L’Affaire des 2,5 milliards de Agir immo renvoyée au 18 juillet

L’affaire Agir Immo a resurgi, hier, devant la barre des flagrants délits  de Dakar. La salle 1 ne pouvait contenir les victimes de ladite société qui étaient au nombre de 700. Le Dg de Agir immo, ancien greffier en chef, Abdoulaye Youssou Diagne, est poursuivi pour escroquerie foncière. Marié et père de six enfants, M. Diagne a blindé sa défense qui a demandé la nullité de la procédure pour incompétence du juge suite à une inculpation qui a eu lieu en 2008. Selon Me Demba Ciré Bathily, il y a une violation des droits du prévenu. Et pour ce qui est de la prescription, dit-il, «nous sommes en matière d’abus de confiance». A l’en croire, cette procédure enclenchée par le parquet n’est pas bonne, car le maître des poursuites n’a eu qu’une seule action publique et il l’a déjà exercée en saisissant le juge d’instruction. Pour la robe noire, une autre recevabilité doit être revue avec le nombre des parties civiles qui laisse penser à un procès de théâtre. Avant d’ajouter que les parties civiles n’ont pas été entendues à la police.

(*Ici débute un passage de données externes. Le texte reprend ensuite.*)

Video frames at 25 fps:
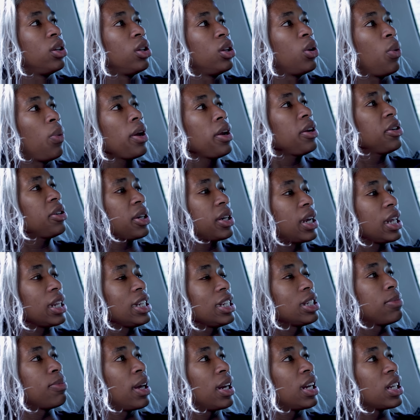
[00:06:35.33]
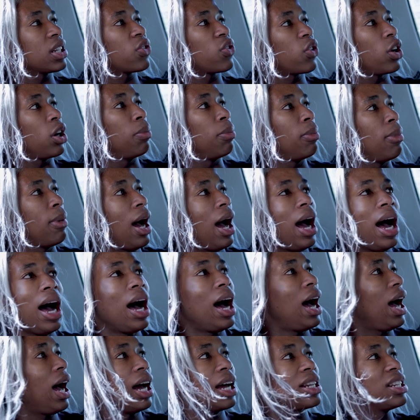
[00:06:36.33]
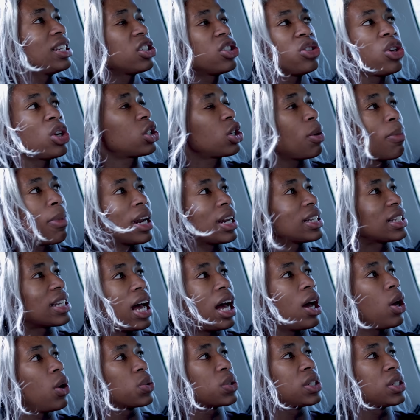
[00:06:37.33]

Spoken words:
Where did you get these manners from? This is not your mother's house,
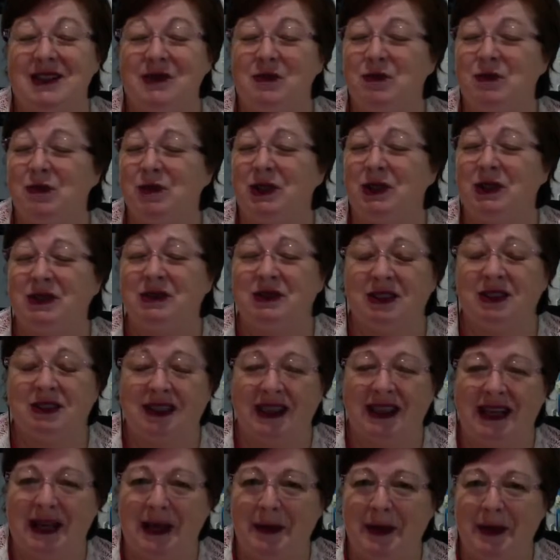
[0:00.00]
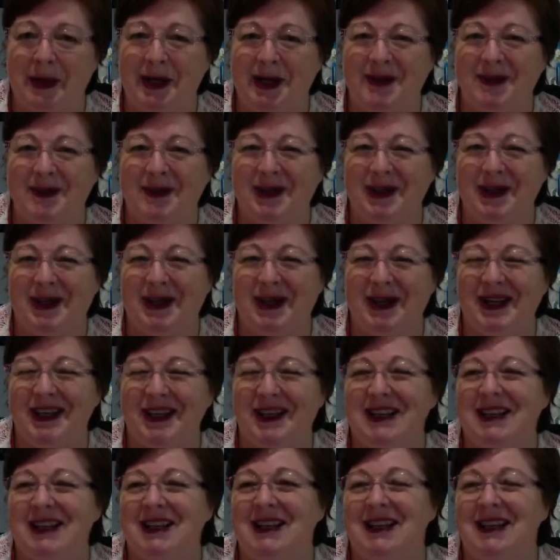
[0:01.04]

It will not happen overnight.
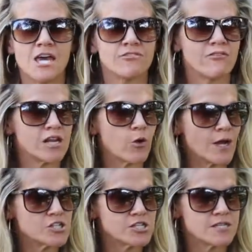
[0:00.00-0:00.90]
If you have any
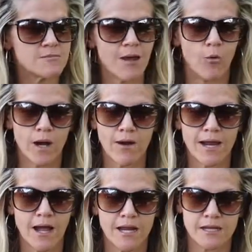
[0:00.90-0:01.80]
questions about where I
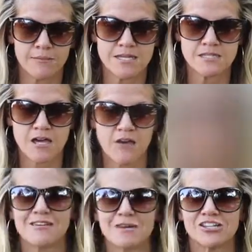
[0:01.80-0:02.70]
got any of my stuff,
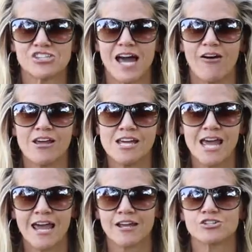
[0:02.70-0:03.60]
give me a shout
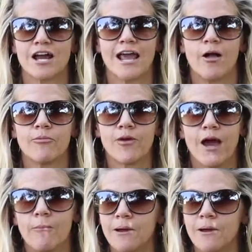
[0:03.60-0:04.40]
and I'll try to help you out.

Les avocats des victimes n’ont pas voulu entendre les plaidoiries de la défense. Ils ont balayé d’un revers de main les arguments de ces derniers en soutenant que le prévenu, Abdoulaye Diagne, est poursuivi par la clameur publique et que le ministère public a le droit de poursuivre une personne sur plusieurs fronts, sur la constitution de partie civile. Ils évoquent l’article 5 du code de procédure pénale. Selon la partie civile le prévenu a fait éclater des centaines de ménages. Pour sa part, le ministère public considère qu’il s’agit de matière de flagrance. Même si le juge d’instruction a été saisi, selon le procureur, il ne s’agit aucunement de faits similaires. Ainsi fait remarquer le parquet, personne ne peut parler d’irrévocabilité et de constitution de partie civile. Il laisse le soin au Tribunal de s’en occuper. Le Dg de Agir immo sera édifiée sur son sort le 18 juillet prochain.